Kondisi ini cukup mengkhawatirkan karena minuman berpemanis ini juga menjadi salah satu faktor terbesar pemicu naiknya jumlah penderita diabetes. Riset Dasar Kesehatan (Riskesdas) pada tahun 2023 menyatakan, angka prevalensi diabetes di Indonesia meningkat menjadi 11,7%. Angka yang disajikan oleh Riskesdas terus meningkat tiap tahunnya, menunjukkan prevalensi di Indonesia terus naik dari tahun ke tahun.
Direktur Teknis dan Fasilitas Direktorat Jenderal Bea Cukai (DJBC) Kementerian Keuangan, Iyan Rubianto, mengungkapkan bahwa terdapat dua kelompok cukai MBDK. Pertama adalah minuman siap saji (sari buah kemasan dengan tambahan gula, minuman berenergi, kopi, teh dan minuman berkarbonasi, minuman dengan larutan penyegar). Kedua adalah konsentrat yang dikemas dalam bentuk penjualan eceran. Minuman siap saji dalam dua kategori diatas akan dikenakan cukai jika mengandung pemanis, baik gula maupun pemanis buatan.
Mengenai tarif cukai yang akan diterapkan belum diatur lebih lanjut, namun dipastikan cukai MBDK perlu memiliki tarif yang cukup tinggi untuk dapat memengaruhi perubahan konsumsi. Terdapat pula konsensus dari para pakar bahwa tarif perlu diterapkan minimal 20% untuk terwujudnya perubahan perilaku konsumen.
Tidak hanya untuk merealisasikan pertumbuhan penerimaan cukai, dengan dirumuskannya kebijakan ini pemerintah memiliki tujuan jangka panjang, khususnya dalam perubahan perilaku konsumen.
Pada dasarnya, cukai merupakan instrumen fiskal dalam mengendalikan eksternalitas negatif, yang dalam hal ini cukai menjadi alat pengendalian konsumsi MBDK. Tingginya angka kematian dan penyakit tidak menular (PTM) di Indonesia membuat pemerintah menjadikan cukai MBDK sebagai salah satu solusi dalam mengurangi angka penderita PTM.
Diharapkan dengan hadirnya kebijakan ini, masyarakat akan semakin teredukasi dengan bahayanya dampak minuman berpemanis, dan masyarakat terdorong untuk beralih ke minuman yang lebih sehat ataupun mengurangi konsumsi minuman berpemanis.

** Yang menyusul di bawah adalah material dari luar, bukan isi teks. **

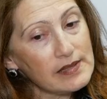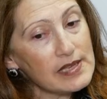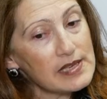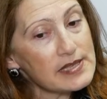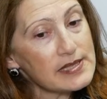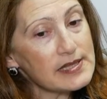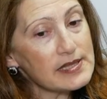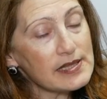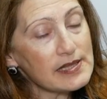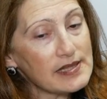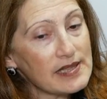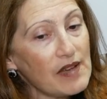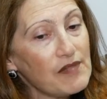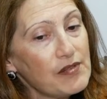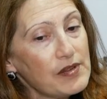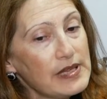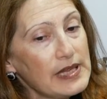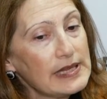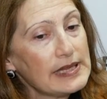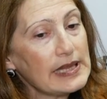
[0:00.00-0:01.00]
There's
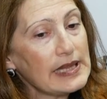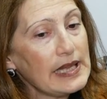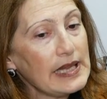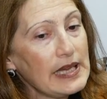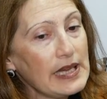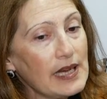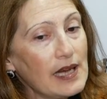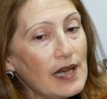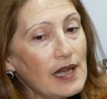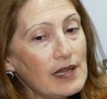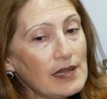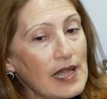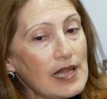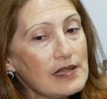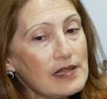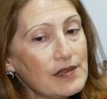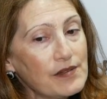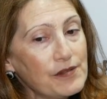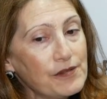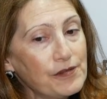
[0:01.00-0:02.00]
definitely a
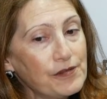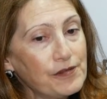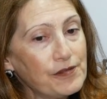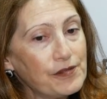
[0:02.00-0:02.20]
lot of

Meninjau berbagai langkah yang dilakukan oleh negara-negara di seluruh dunia dalam mengatasi masalah kesehatan akibat gula, Meksiko menjadi salah satu perbandingan yang penting. Meksiko merupakan salah satu negara yang telah menerapkan cukai minuman berpemanis yang disebut dengan Sugar-Sweetened Beverages (SSB) sejak tahun 2014 dengan besaran 1 peso per liter minuman berpemanis atau secara persentase kenaikannya adalah sebesar 10%. Dengan penerapan ini, penjualan SSB telah menurun sebesar 8%, dan sejak penerapan tersebut juga menyebabkan peningkatan pada penjualan minuman tidak terkena cukai sebesar 6%.
Penting untuk menyiapkan berbagai langkah sebelum kebijakan itu benar-benar diterapkan, karena akan berdampak pada berhasil tidaknya target yang diinginkan dengan pengenaan cukai itu. Meksiko kembali bisa menjadi rujukan yang baik. Di negara ini, sebelum benar-benar diterapkan, dilakukan serangkaian kampanye pengenalan kepada masyarakat untuk meningkatkan kesadaran terhadap dampak buruk SSB seperti diabetes dan obesitas.

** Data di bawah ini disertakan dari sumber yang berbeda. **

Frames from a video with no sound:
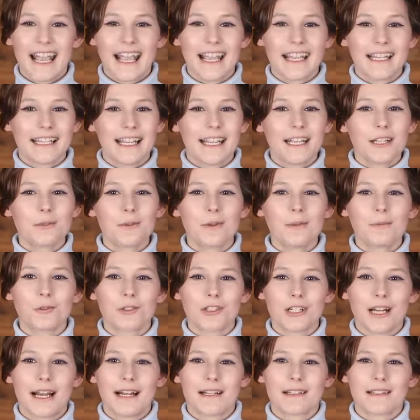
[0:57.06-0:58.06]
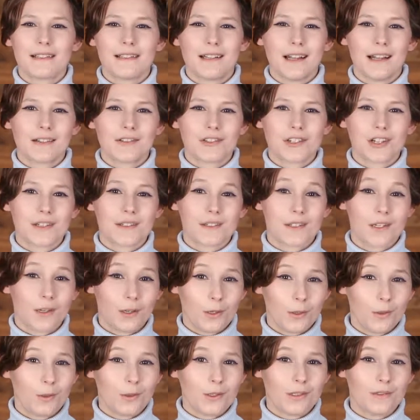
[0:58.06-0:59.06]
Engagement tracks not just
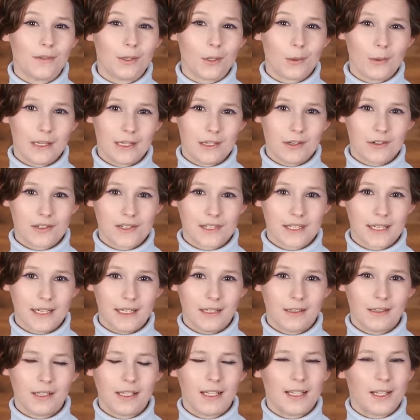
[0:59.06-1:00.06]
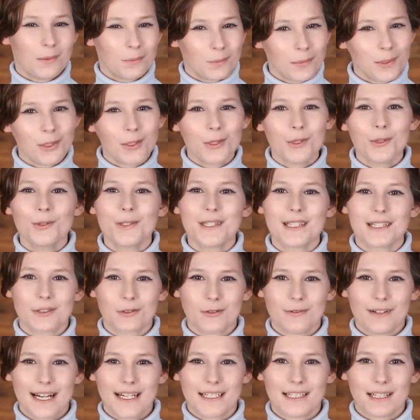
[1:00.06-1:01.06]
who's viewing your site, but who's
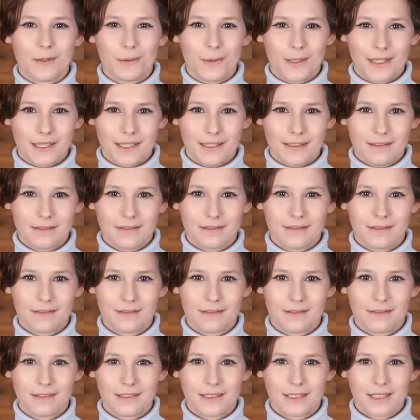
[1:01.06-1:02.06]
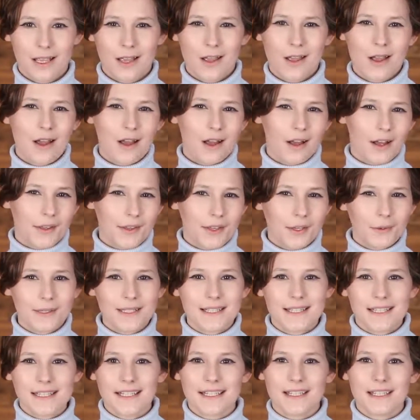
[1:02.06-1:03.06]
interacting with it. Although
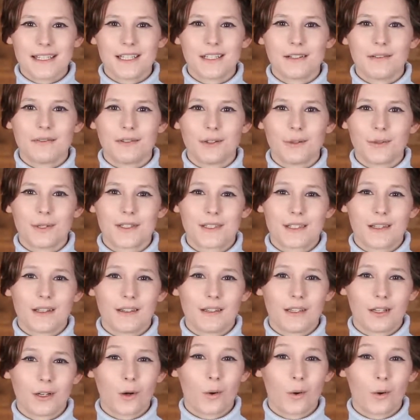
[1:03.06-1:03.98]
it's easy to focus on the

Dari kebijakan SSB ini, diperkirakan 10 tahun sejak pemberlakuannya, akan dapat mencegah 239.000 kasus obesitas. Satu hal yang pasti, sejak kebijakan itu diberlakukan, dampak positifnya bisa langsung dirasakan, yaitu sebanyak 39% kasus obesitas di Meksiko dapat dicegah.
Dari penerapan cukai minuman berpemanis di Meksiko, terbukti bahwa kebijakan tersebut efektif dalam mengurangi konsumsi gula berlebih karena adanya penurunan dalam penjualan minuman berpemanis. Selain itu, perubahan perilaku konsumen juga menunjukkan perubahan ke arah yang lebih positif karena peningkatan penjualan minuman yang lebih sehat dan tidak terkena cukai.

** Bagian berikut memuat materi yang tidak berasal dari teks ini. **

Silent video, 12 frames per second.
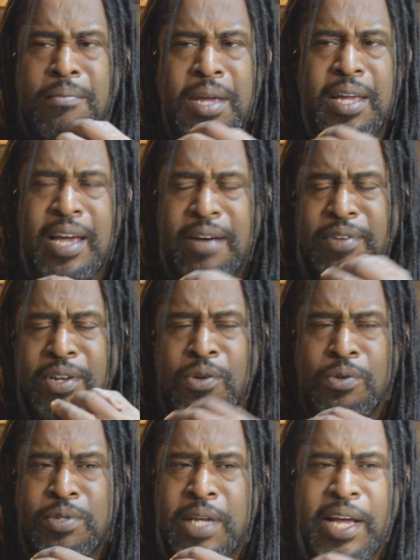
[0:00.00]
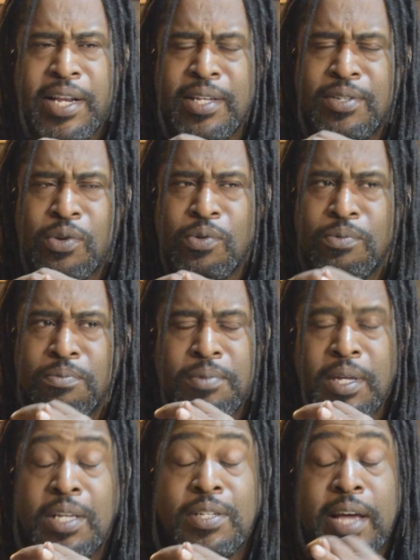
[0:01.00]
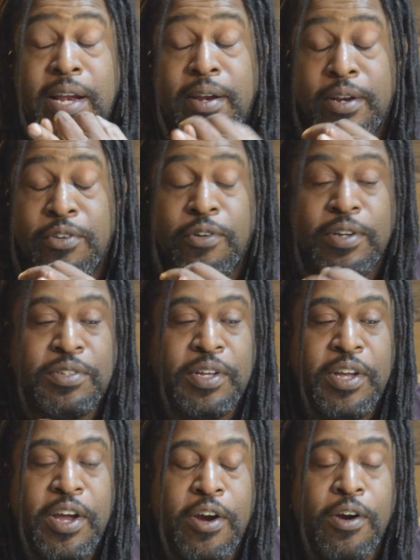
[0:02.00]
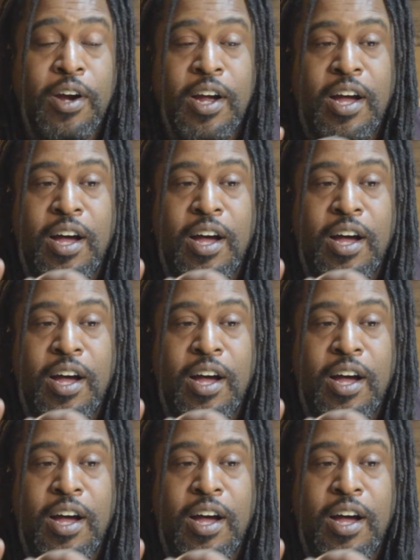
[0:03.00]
Meet, Kevin, who's had his own, he's had an interesting year.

Kampanye edukasi yang dilakukan untuk meningkatkan kesadaran masyarakat akan bahaya konsumsi minuman berpemanis juga penting untuk dapat diterapkan di Indonesia sebelum diberlakukannya kebijakan cukai MBDK agar kebijakan tersebut dapat terlaksana secara efektif. Melihat dampak positif jangka panjang yang dialami Meksiko, diharapkan pada tahun 2025 Indonesia dapat mengalami dampak positif yang serupa dari penerapan cukai MBDK.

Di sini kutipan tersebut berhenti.